Capire gli obiettivi e le motivazioni dei ladri recidivi può aiutare a sviluppare strategie adeguate di prevenzione. Perché se un furto ha successo può generare ulteriori furti.

  • Come tutti noi, i ladri imparano facendo. Si possono imparare molte cose, ad esempio, da un furto andato a buon fine. Per questo è necessario imparare più rapidamente dei ladri dalle nostre esperienze negative. È paradossale che il ladro impari sempre dalla sua esperienza e noi no!
    E il ladro, come tutti noi, è capace di generalizzare. Così impara che può avere successo se attacca obiettivi con caratteristiche simili (case, status o comportamenti umani). Ad esempio, se una persona vive sola e in compagnia di un cane e ha l’abitudine di portarlo fuori per mezz’ora senza inserire l’allarme e senza chiudere bene la casa, rappresenta una vulnerabilità che il ladro può sfruttare. Ne deriva che chi ha comportamenti simili corre gli stessi rischi.
  • I ladri imparano anche gli uni dagli altri. Le informazioni si diffondono tra individui che lavorano in piccoli gruppi, oppure attraverso ladri non più attivi o ladri alle prime armi.
    Questo stesso processo di comunicazione e diffusione delle notizie può essere utilizzato dai residenti per far circolare informazioni che rafforzano la percezione di maggior rischio per il ladro o la mancanza di appetibilità per un obiettivo o per un luogo. I cartelli del Controllo del Vicinato, la pubblicità di un furto sventato o l’arresto di un ladro ampiamente pubblicizzato nella propria comunità possono aiutare a far sentire il ladro meno sicuro.
  • Il successo del ladro nel commettere un furto può ridurre l’efficacia delle misure preventive, rendendo di conseguenza più facile commettere nuovi furti. Se i comportamenti criminali si sviluppano più velocemente rispetto alla risposta delle vittime, allora un problema minore può diventare un grosso problema.

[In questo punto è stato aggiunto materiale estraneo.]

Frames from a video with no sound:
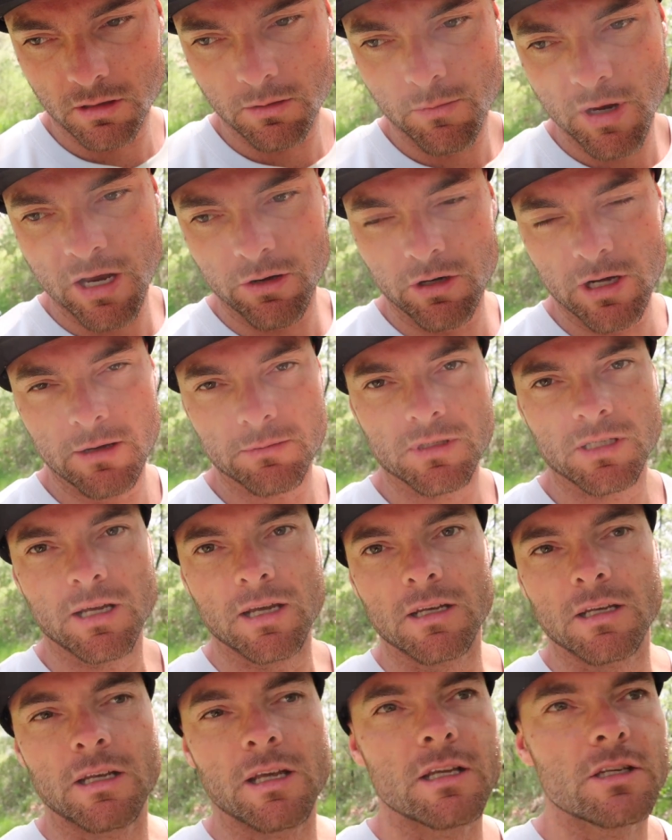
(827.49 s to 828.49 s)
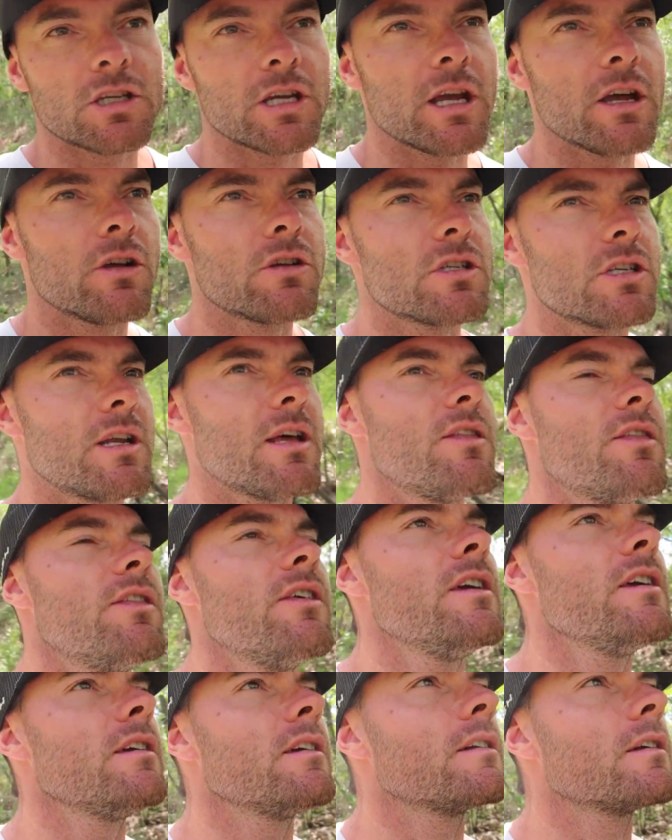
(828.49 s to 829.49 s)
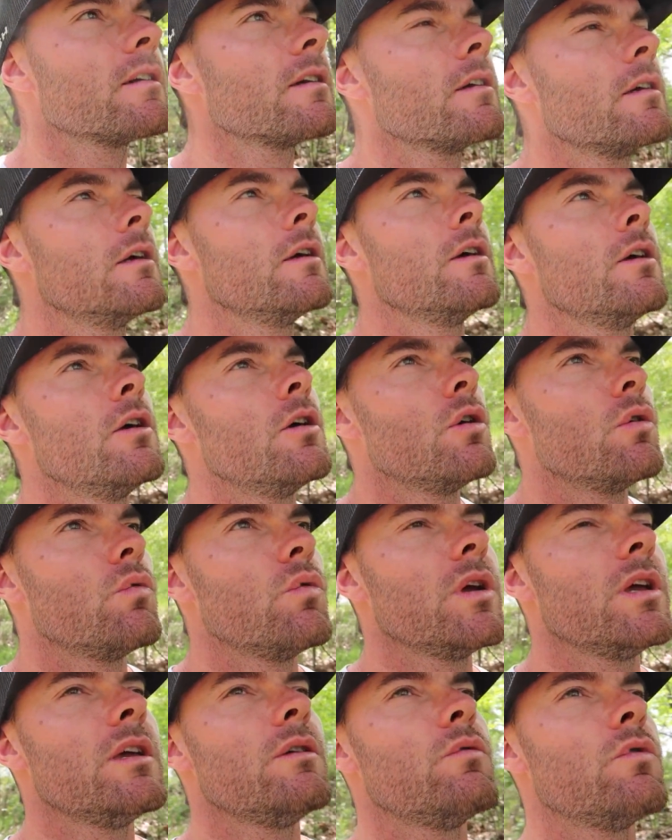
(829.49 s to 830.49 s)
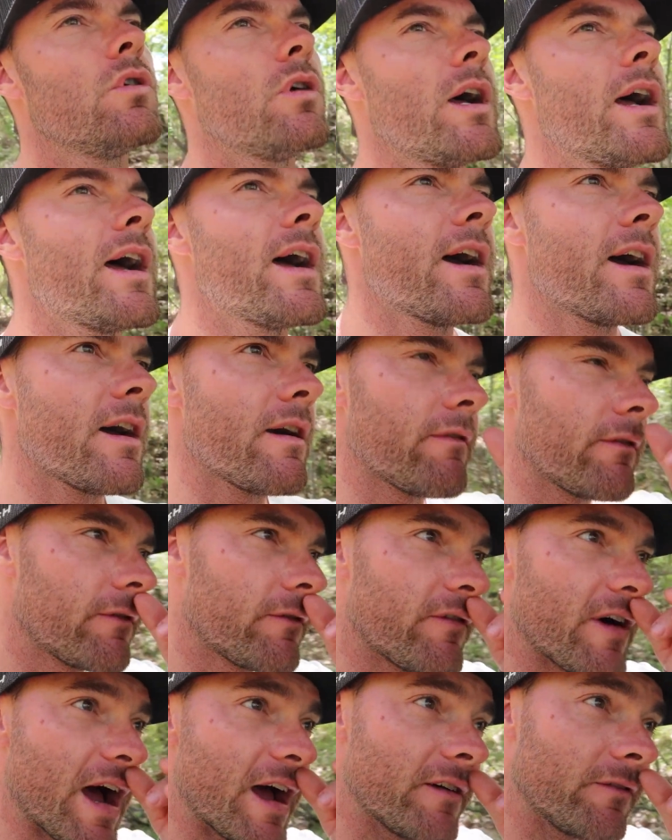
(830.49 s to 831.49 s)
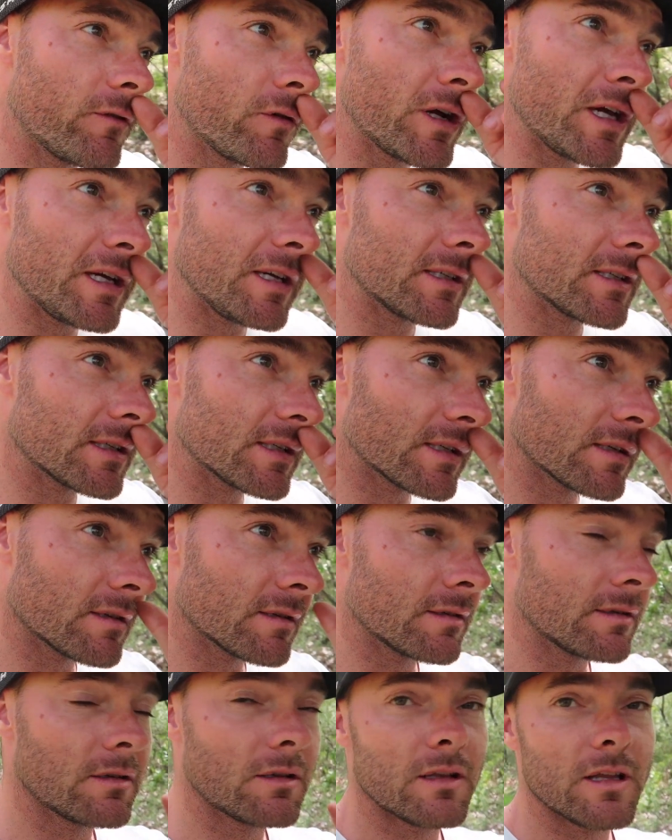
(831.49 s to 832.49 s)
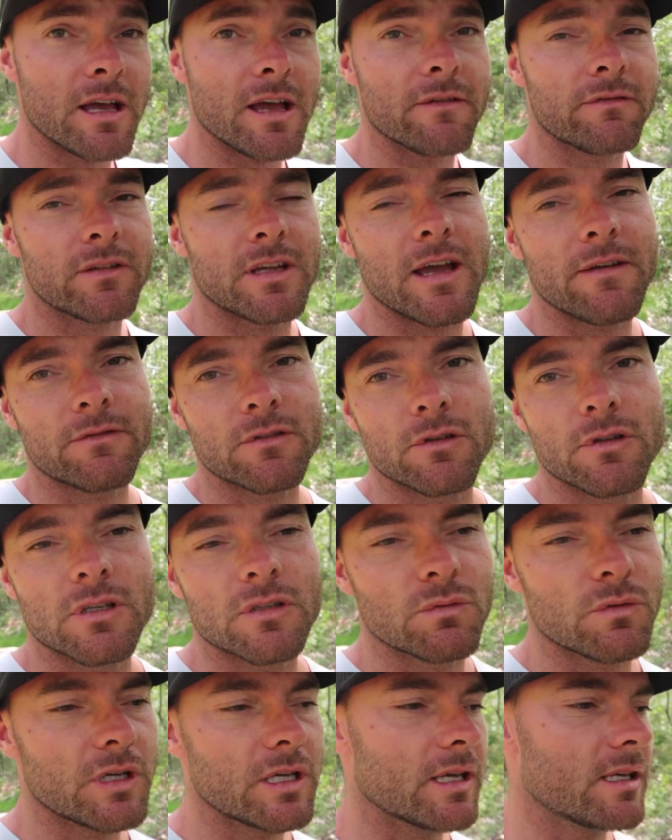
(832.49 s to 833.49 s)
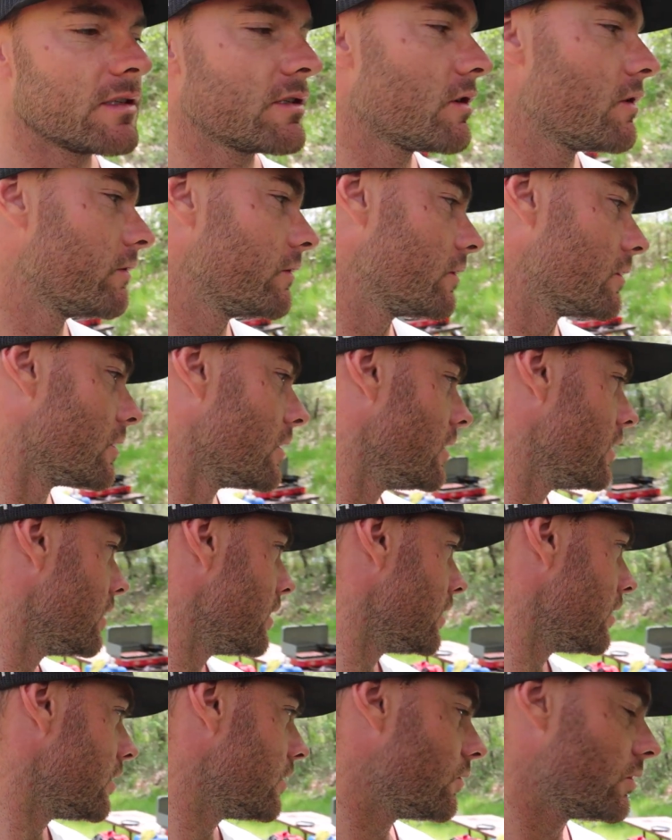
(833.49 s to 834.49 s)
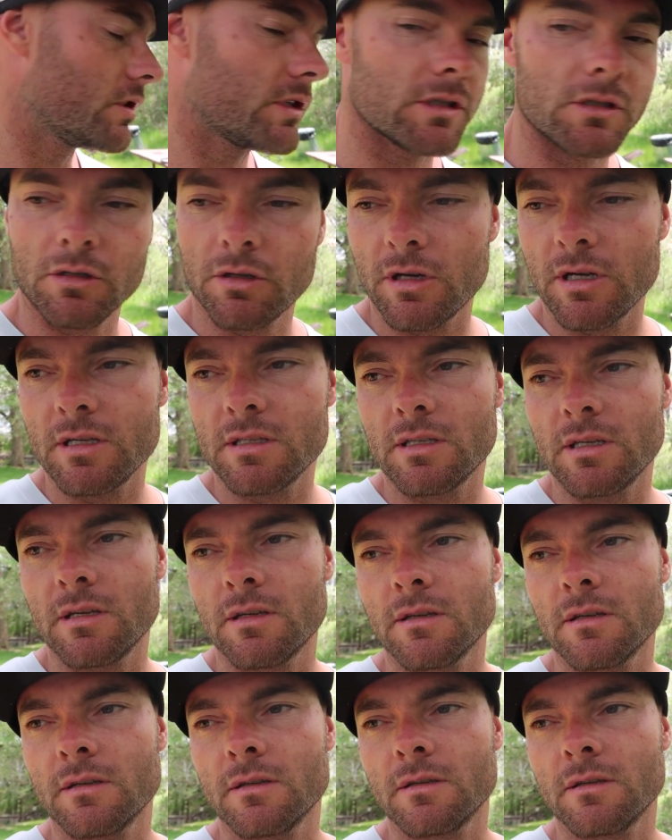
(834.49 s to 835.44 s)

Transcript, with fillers: to the Mountain Ops 90 day challenge. And I think we will have five weeks left after this weekend's over, which is crazy.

Molte tecniche di prevenzione della criminalità si basano sull’assunto della “minaccia credibile”. Ad esempio, la videosorveglianza è una minaccia credibile nella misura in cui i potenziali ladri credono che qualcuno li stia osservando o che corrano il rischio di essere identificati e arrestati più tardi sulla base delle registrazioni. Ciò non significa che ci devono essere molti arresti per avere un effetto deterrente. Ne bastano pochi ma ben pubblicizzati per rafforzare il messaggio, che può essere reso ancora più forte se è fatto circolare attraverso il network dei ladri e non solo attraverso i normali mezzi di comunicazione.

In conclusione, se le attività del Controllo del Vicinato sono ben organizzate e pubblicizzate, possono effettivamente diventare per i ladri una “minaccia credibile”.

(Tratto dal materiale di formazione dei coordinatori di Controllo del Vicinato.)